_Task requirements:_ The expected output is every record below, transcribed exactly, with the pictures left out.

(Stored items)
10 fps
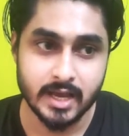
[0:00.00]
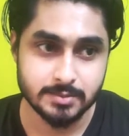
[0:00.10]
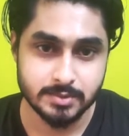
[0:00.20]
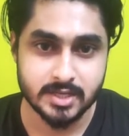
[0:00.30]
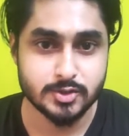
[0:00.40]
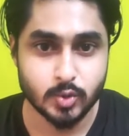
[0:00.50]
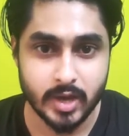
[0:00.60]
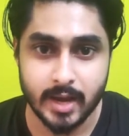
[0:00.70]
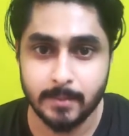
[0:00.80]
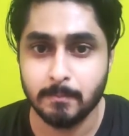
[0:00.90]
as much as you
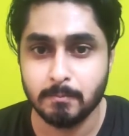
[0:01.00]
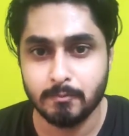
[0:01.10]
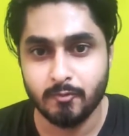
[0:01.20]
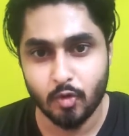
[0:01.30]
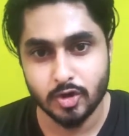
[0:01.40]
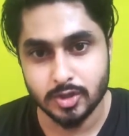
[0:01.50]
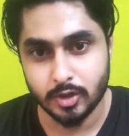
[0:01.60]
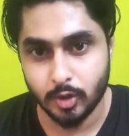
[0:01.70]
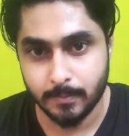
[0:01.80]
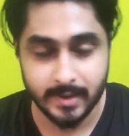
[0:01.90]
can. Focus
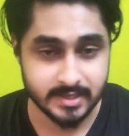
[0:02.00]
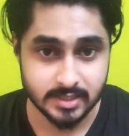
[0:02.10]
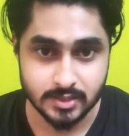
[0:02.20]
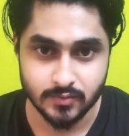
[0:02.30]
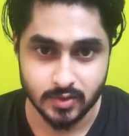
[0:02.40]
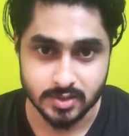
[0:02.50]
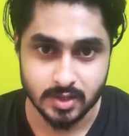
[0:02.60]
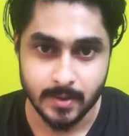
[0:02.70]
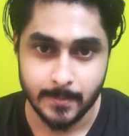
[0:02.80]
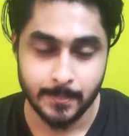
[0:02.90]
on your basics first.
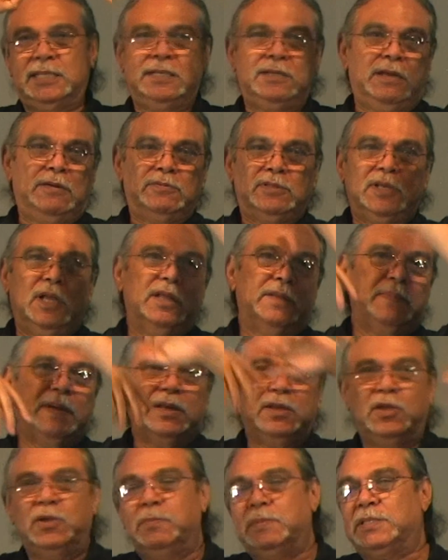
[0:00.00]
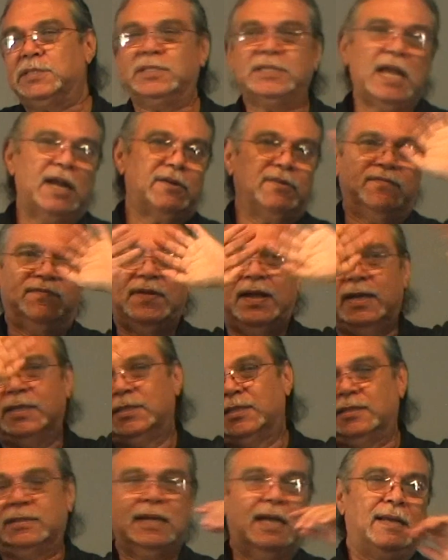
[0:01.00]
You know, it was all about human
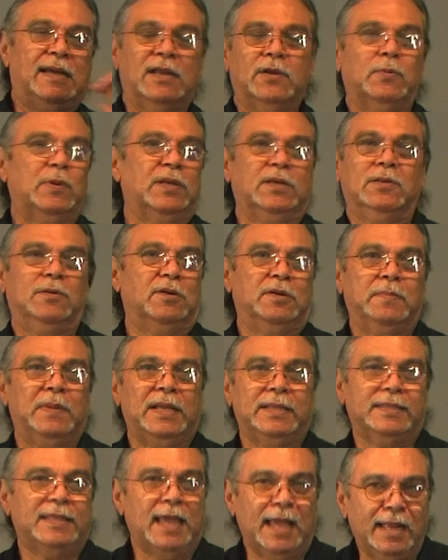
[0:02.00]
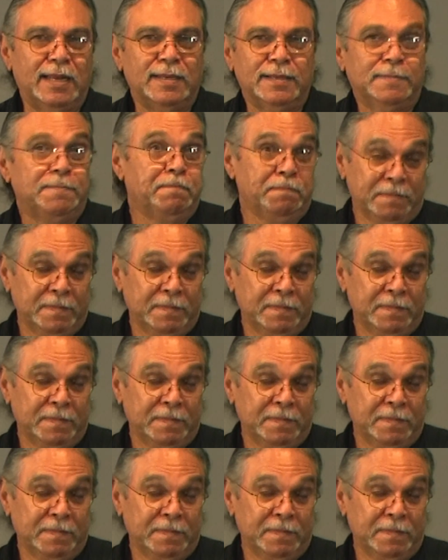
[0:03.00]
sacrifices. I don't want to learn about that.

_Task result:_
10 fps
[0:00.00]
[0:00.10]
[0:00.20]
[0:00.30]
[0:00.40]
[0:00.50]
[0:00.60]
[0:00.70]
[0:00.80]
[0:00.90]
as much as you
[0:01.00]
[0:01.10]
[0:01.20]
[0:01.30]
[0:01.40]
[0:01.50]
[0:01.60]
[0:01.70]
[0:01.80]
[0:01.90]
can. Focus
[0:02.00]
[0:02.10]
[0:02.20]
[0:02.30]
[0:02.40]
[0:02.50]
[0:02.60]
[0:02.70]
[0:02.80]
[0:02.90]
on your basics first.
[0:00.00]
[0:01.00]
You know, it was all about human
[0:02.00]
[0:03.00]
sacrifices. I don't want to learn about that.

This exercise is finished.